労働基準法、労働者災害補償保険法、雇用保険法、健康保険法、厚生年金保険法、国民年金法、介護保険法等に関する書類の提出。
労働保険、社会保険の加入や脱退、給付、助成金請求。休業補償、出産手当、傷病手当金の請求。労働者名簿、賃金台帳、就業規則の作成。賃金・退職金、労働時間、福利厚生、人事、教育訓練、安全衛生管理などに関する相談と指導。
労働基準監督署、社会保険事務所、会計検査院等の行う調査の立会、交渉や助成金の申請を行うこと。

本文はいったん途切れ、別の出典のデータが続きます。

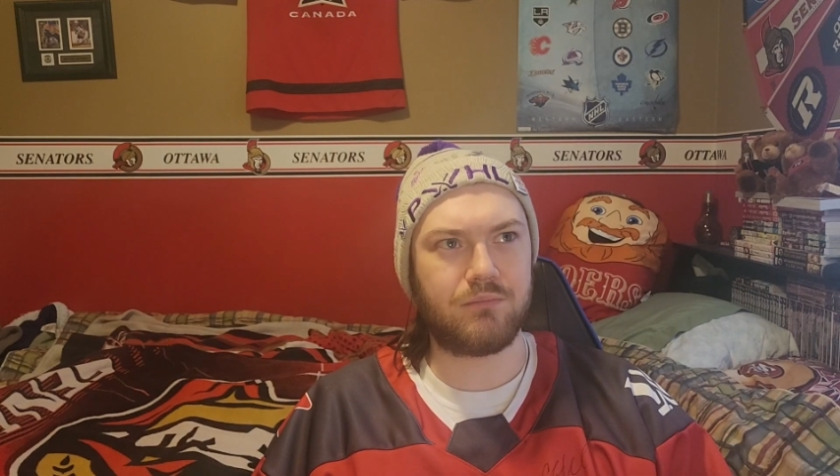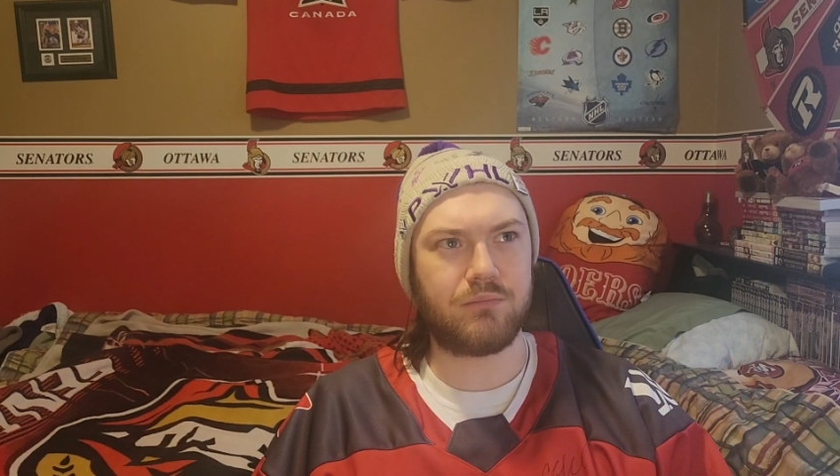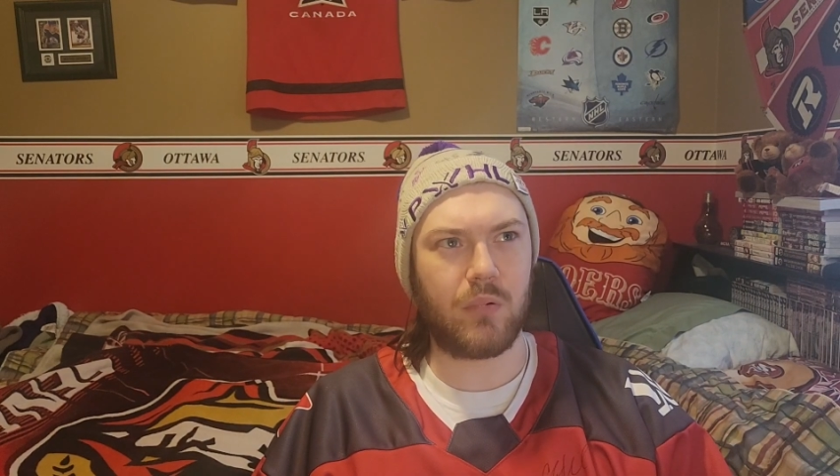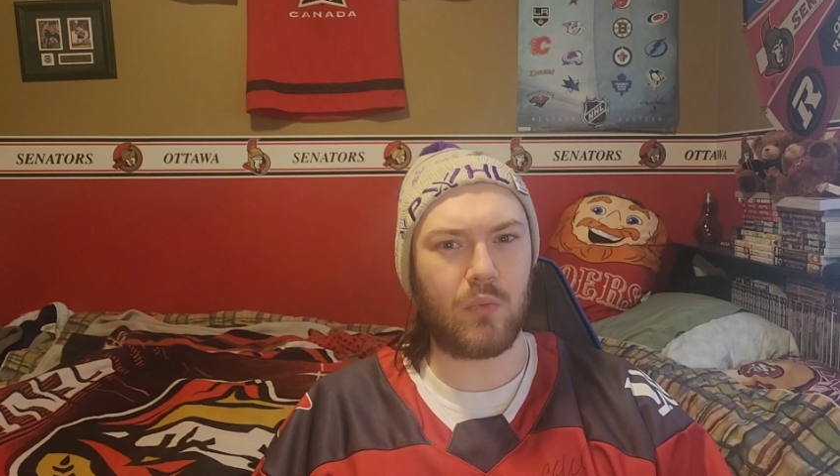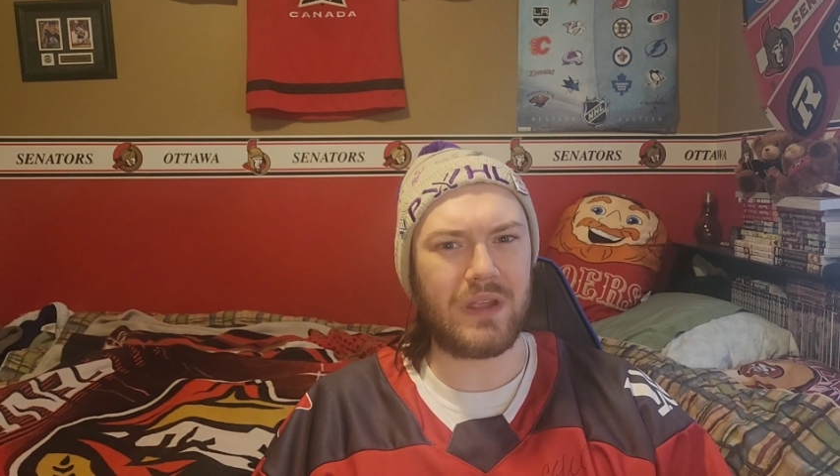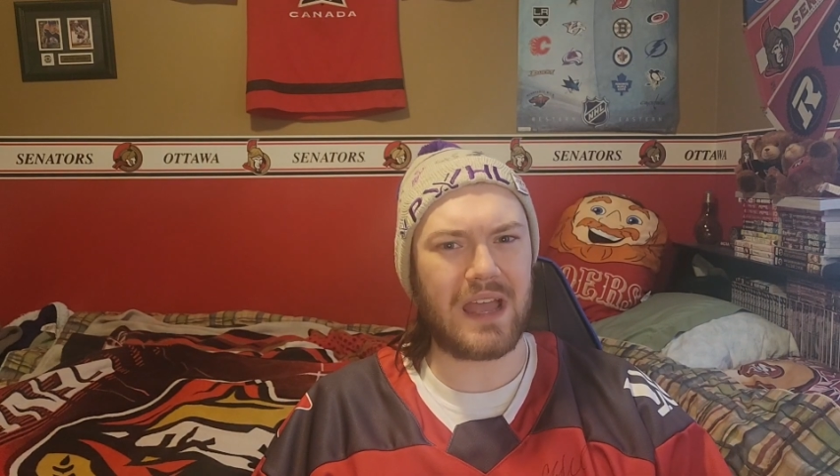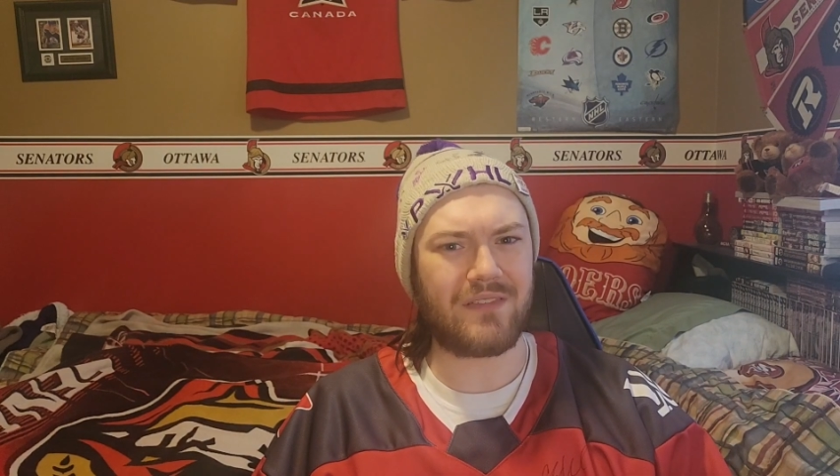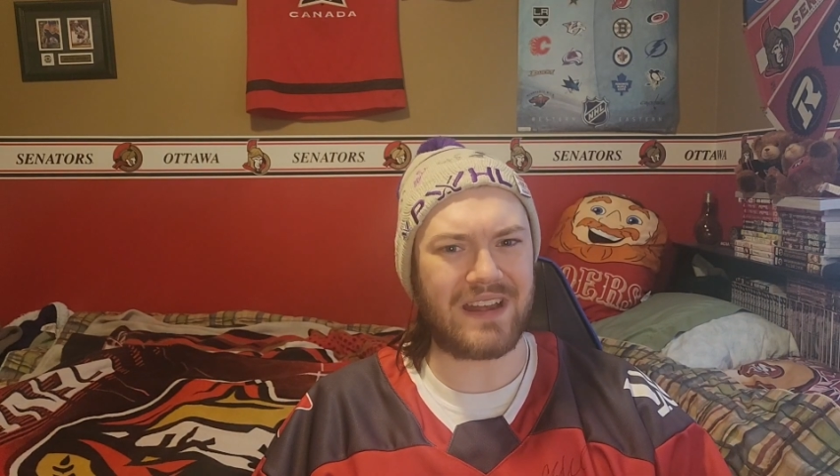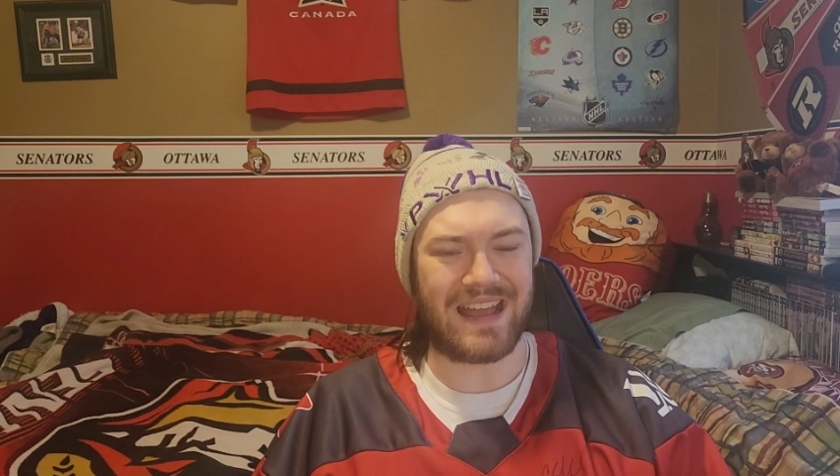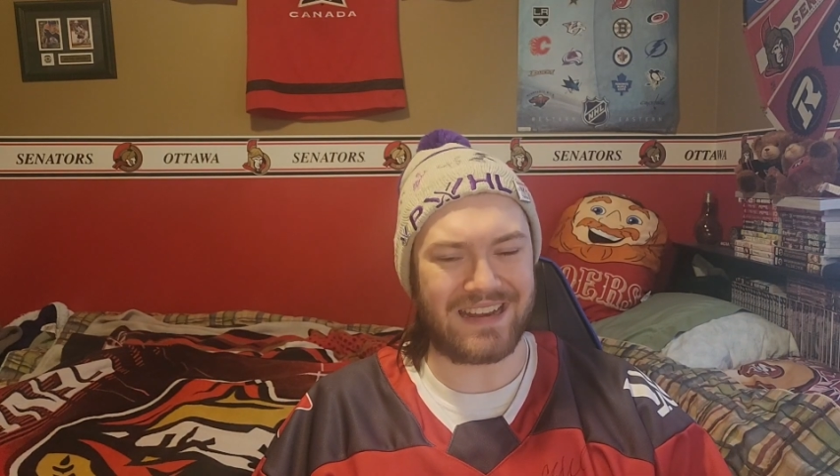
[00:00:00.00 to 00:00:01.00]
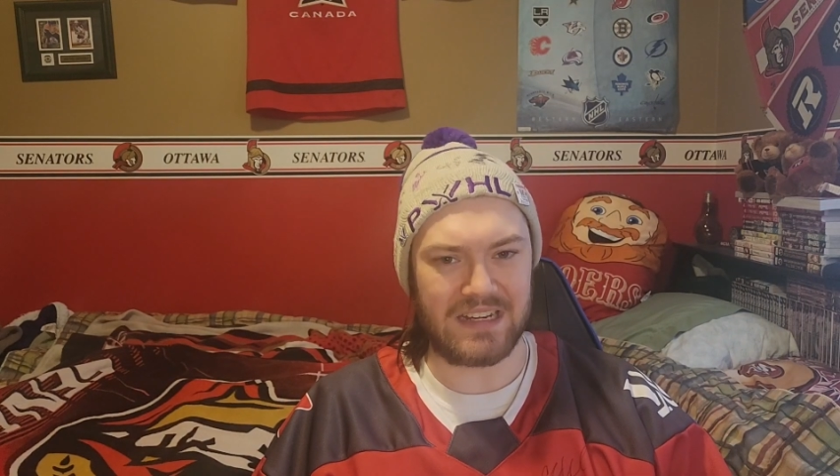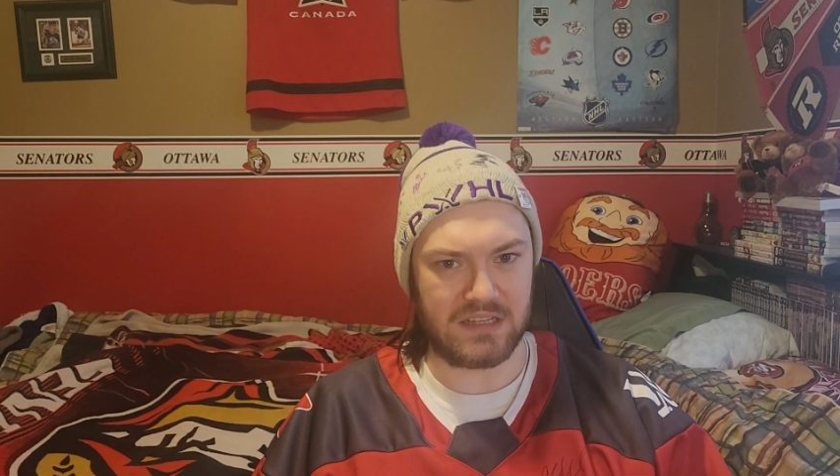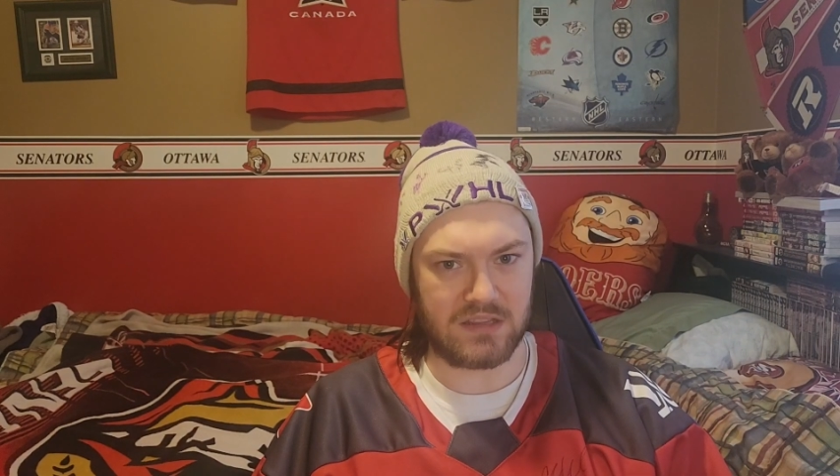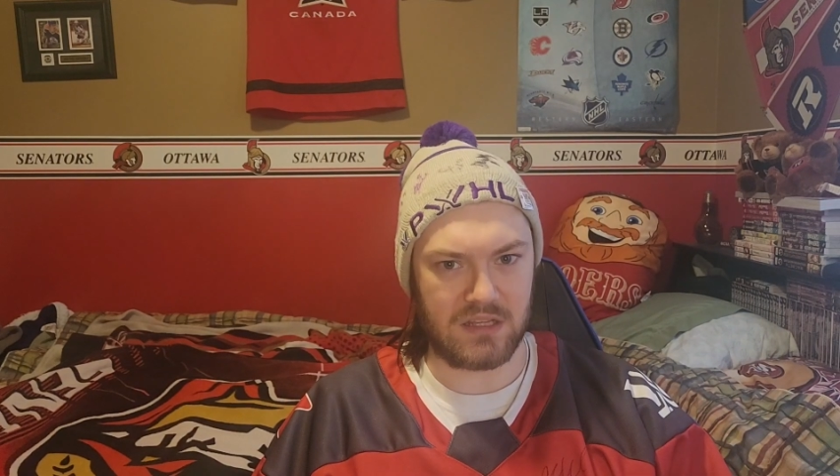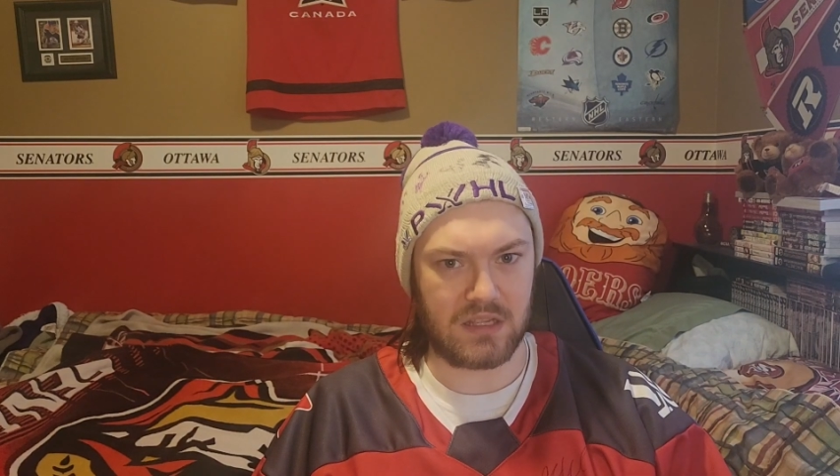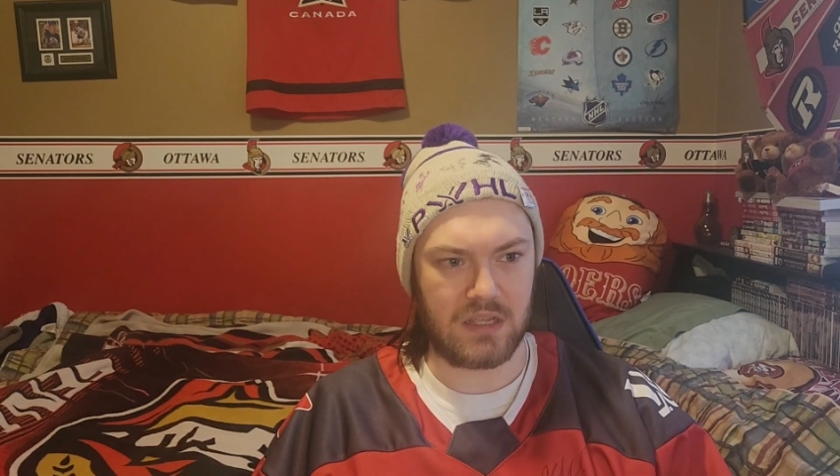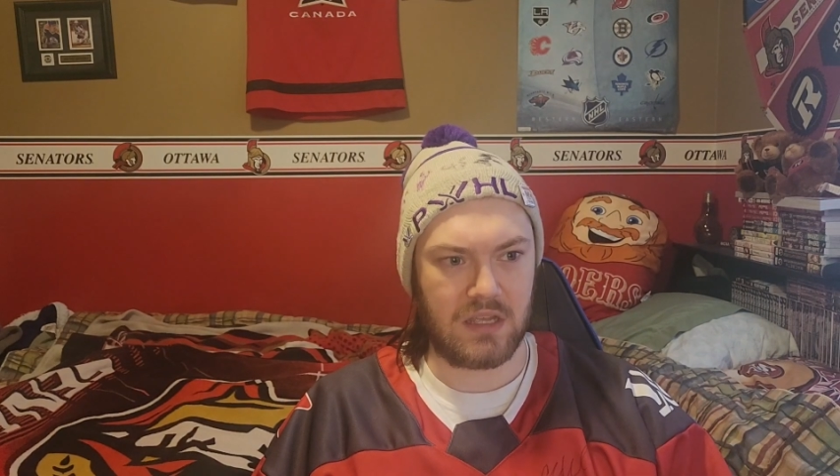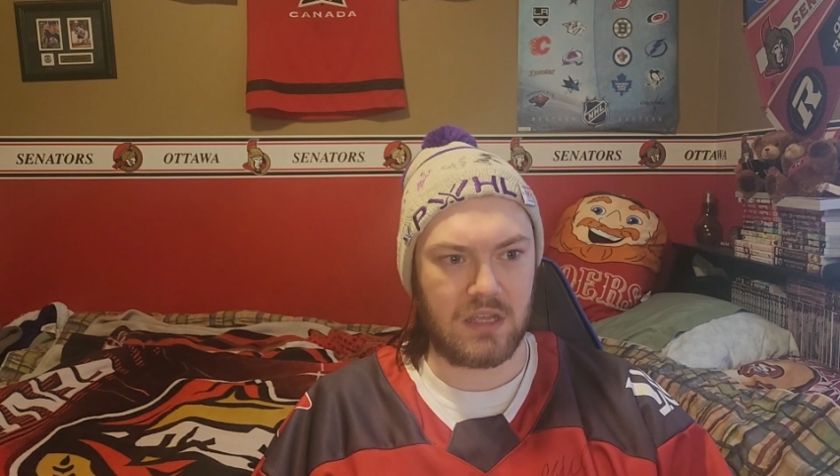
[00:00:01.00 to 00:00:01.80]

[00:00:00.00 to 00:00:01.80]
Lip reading: But we haven't had anything,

  • 労働基準法、労働者災害補償保険法、雇用保険法、健康保険法、厚生年金保険法、国民年金法、介護保険法等に関する書類の提出。
  • 労働保険、社会保険の加入や脱退、給付、助成金請求。休業補償、出産手当、傷病手当金の請求。労働者名簿、賃金台帳、就業規則の作成。賃金・退職金、労働時間、福利厚生、人事、教育訓練、安全衛生管理などに関する相談と指導。
  • 労働基準監督署、社会保険事務所、会計検査院等の行う調査の立会、交渉や助成金の申請を行うこと。

求められる適性とは何か?

人のためになる仕事ですから、人に喜ばれることをするのが好きな人、感謝されることが仕事のやりがいにつながる人が向いているといえます。
従業員の身になれると同時に、経営者の気持ちもわかってあげられることが大切です。
また、企業の経営全体をみてとる広い視野も必要になってきます。

開業して安定収入を得ることは可能か?

勤務社労士の収入形態は、サラリーマンと変わらない給与になりますが、開業社労士では、顧問報酬、手続き報酬、人事労務管理報酬、相談報酬などの形になります。
このうち顧問報酬の占める割合が一番大きく、企業と契約を結ぶことで確保します。
何社ものしっかりした会社と契約ができれば、顧問報酬により、安定した収入が約束されますが、ふつうは開業して数年間は、まだまだ収入は不安定な状態であることが多いのも事実です。